El intendente de La Plata, Pablo Bruera, basó una buena parte de sus últimos movimientos políticos para instalar la necesidad de una policía comunal.
Ayer, en el tradicional diario platense, el alcalde local desempolvó el reclamo a la Provincia, con fuertes críticas, incluso, al accionar de la Policía bonaerense, a la que acusó directamente de ‘inepta’ para prevenir el delito, alegando ‘desconocer’ la ciudad, trazada de diagonales.
Pero además de su deseo de tener exclusividad en el manejo de la fuerza de coerción del distrito que gobierna, la insistencia de Bruera en el asunto radicaría en que de concretarse este proyecto, en La Plata la policía podría ser encabezada por Luis Lugones, mostrado ahora como la espada bruerista contra la inseguridad.

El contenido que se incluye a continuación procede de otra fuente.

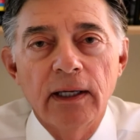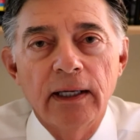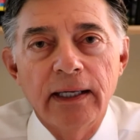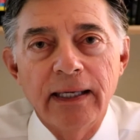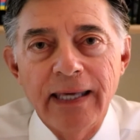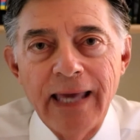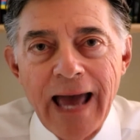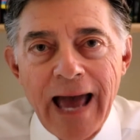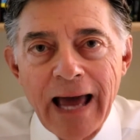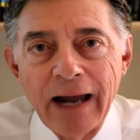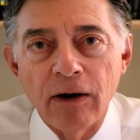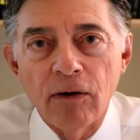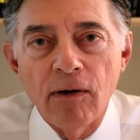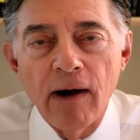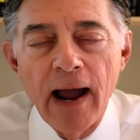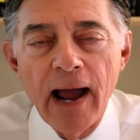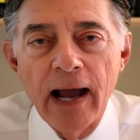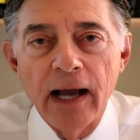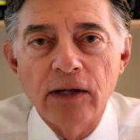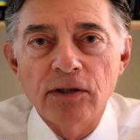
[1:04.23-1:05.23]

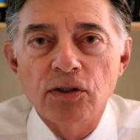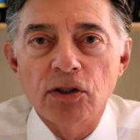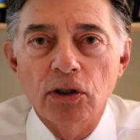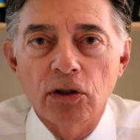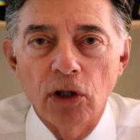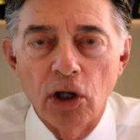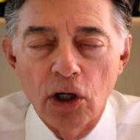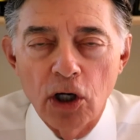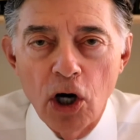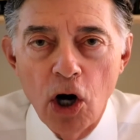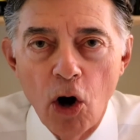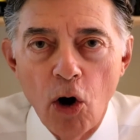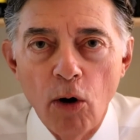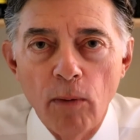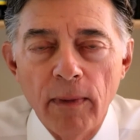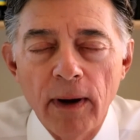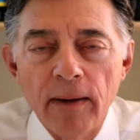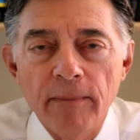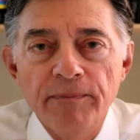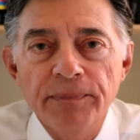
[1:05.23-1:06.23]
cataracts,
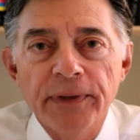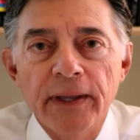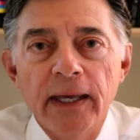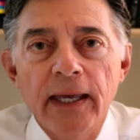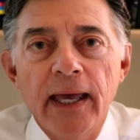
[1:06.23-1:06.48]
glaucoma,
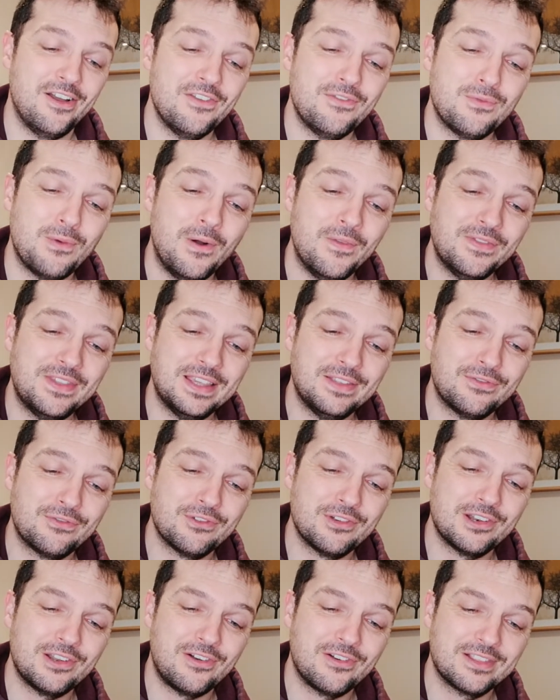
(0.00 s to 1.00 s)
I've wanted
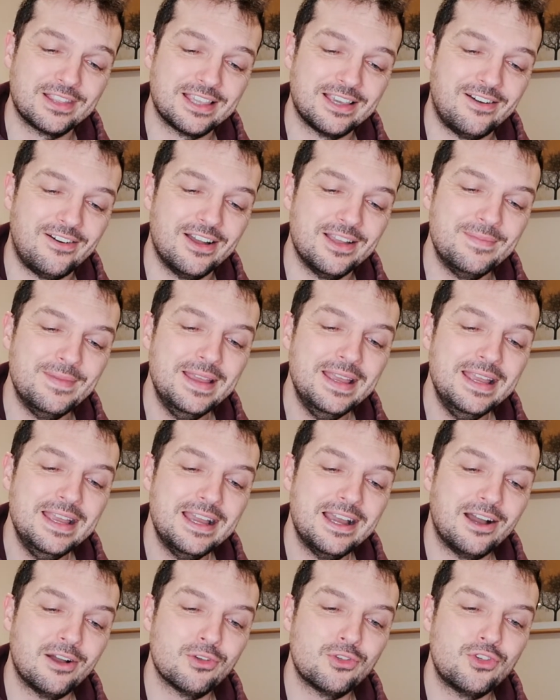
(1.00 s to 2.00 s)
for a long time.
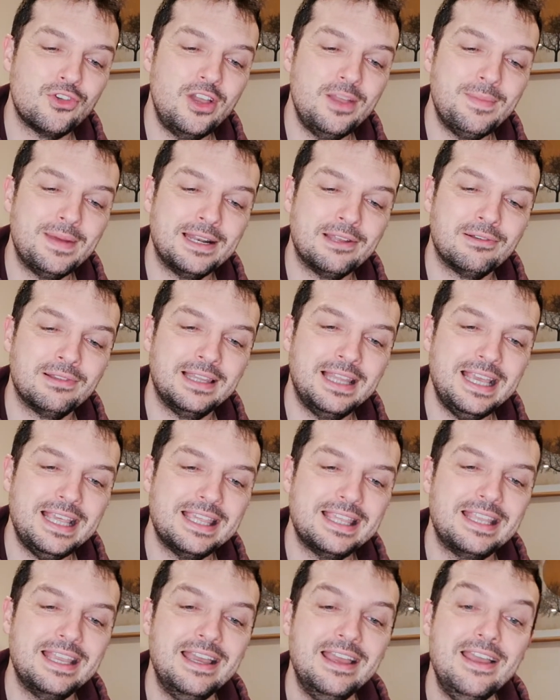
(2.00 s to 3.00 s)
I'll show you my little
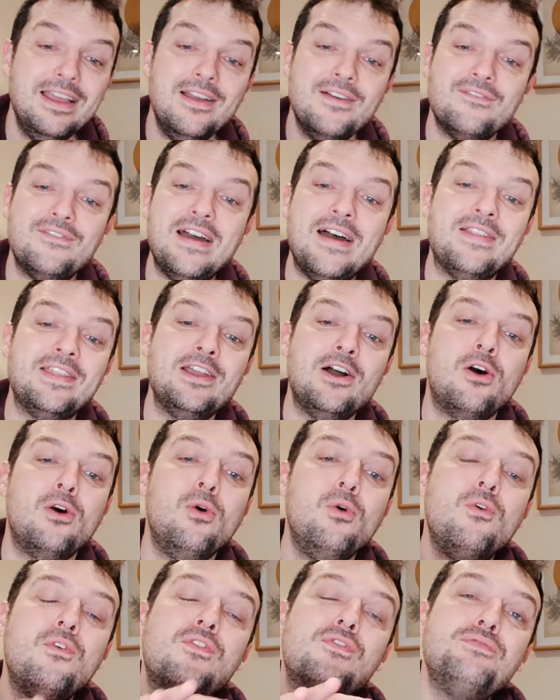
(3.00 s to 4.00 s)
list. There they are,
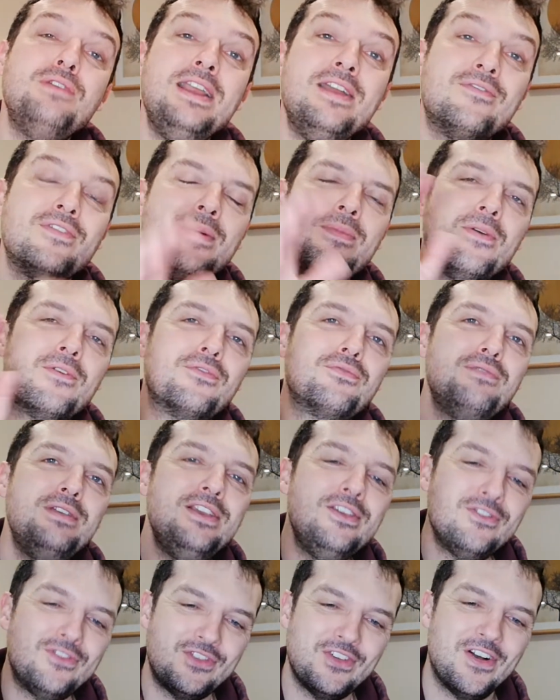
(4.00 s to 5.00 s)
all three of them,
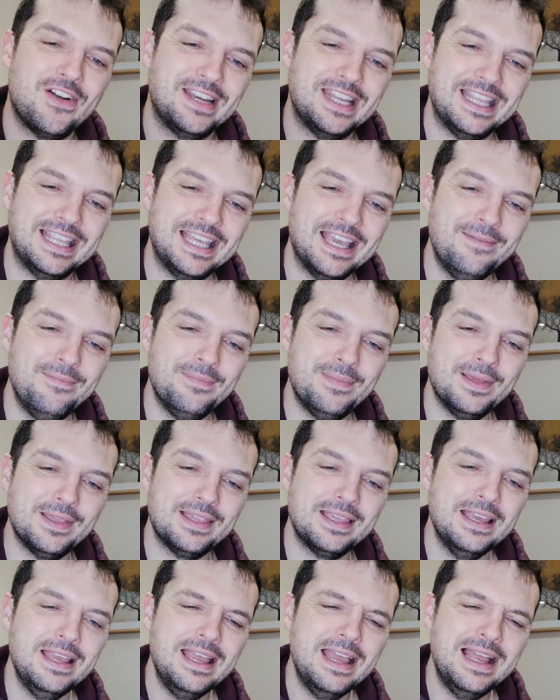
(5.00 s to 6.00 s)
three shiny
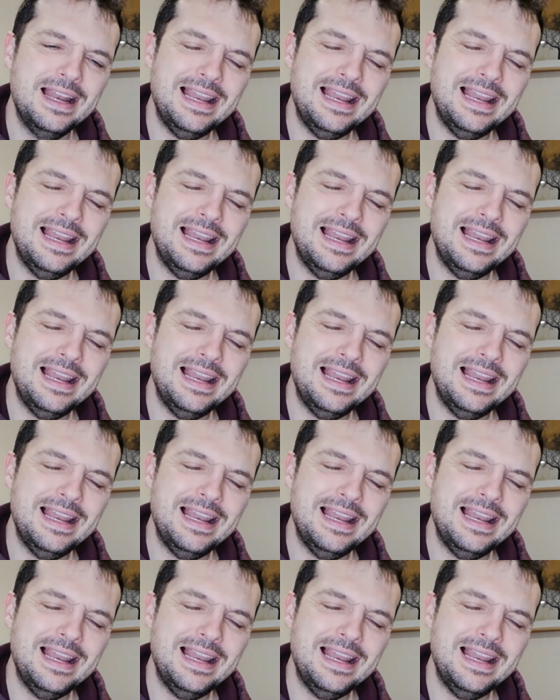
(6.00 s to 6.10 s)
Timburrs.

Además de ser el vicepresidente del PJ platense, Lugones es el tío de los hermanos Bruera, con quien si bien desde hace años conservan un fuerte acuerdo político, todavía tienen una deuda que pretenden saldar.
La “deuda” se remonta a 15 años atrás: pese a que en 1991 y 1995, los hermanos Bruera apoyaron la postulación de Lugones contra Julio Alak, en 1996 le dieron la espalda a su tío y cerraron un acuerdo con su máximo rival, el entonces intendente y ahora ministro de Justicia de la Nación. Por ese acuerdo, Gabriel Bruera llegaría a la presidencia de la Juventud Peronista local y su hermano Pablo obtendría, un año después, la presidencia del bloque de concejales del alakismo.
En 1998, cuando por entonces Lugones era el interventor de la Policía Bonaerense –de ahí la “chapa” que le endilgan para conducir la fuerza en La Plata-, recibía frecuentemente los cruces de los hermanos Bruera, que ya ni siquiera le hablaban.
Cuando en 2003 Bruera rompió con Alak, retomó de a poco el diálogo político con su tío y para empezar a compensar la traición de la década anterior, Bruera cerró un acuerdo en noviembre de 2008 con todo el peronismo local, que con una lista única designó a Lugones como el vicepresidente del partido.
Además, el oficialismo platense le dio un lugar de preponderancia a otra integrante de la familia de Lugones, Valeria Amendolara, que se convirtió en la presidenta del bloque de concejales brueristas tras las elecciones de 2009, pese a no haber llegado sin ninguna experiencia en el Concejo.
Esa movida casi le costó a Bruera una ruptura en su propio bloque, que finalmente logró evitar enviando al freezer a su concejal más combativa, Teresa Razzari, que hoy por hoy trabaja en el Ejecutivo con un perfil mucho más bajo.
Ese sería, sospechan los entendidos de la política local y del derrotero de quienes la practican, el verdadero motor que impulsa el desenfrenado reclamo de Pablo Bruera para tener su propia fuerza, aún cuando –se sabe- financiarla significaría una empresa complicada en términos del financiamiento, para las alicaídas arcas municipales.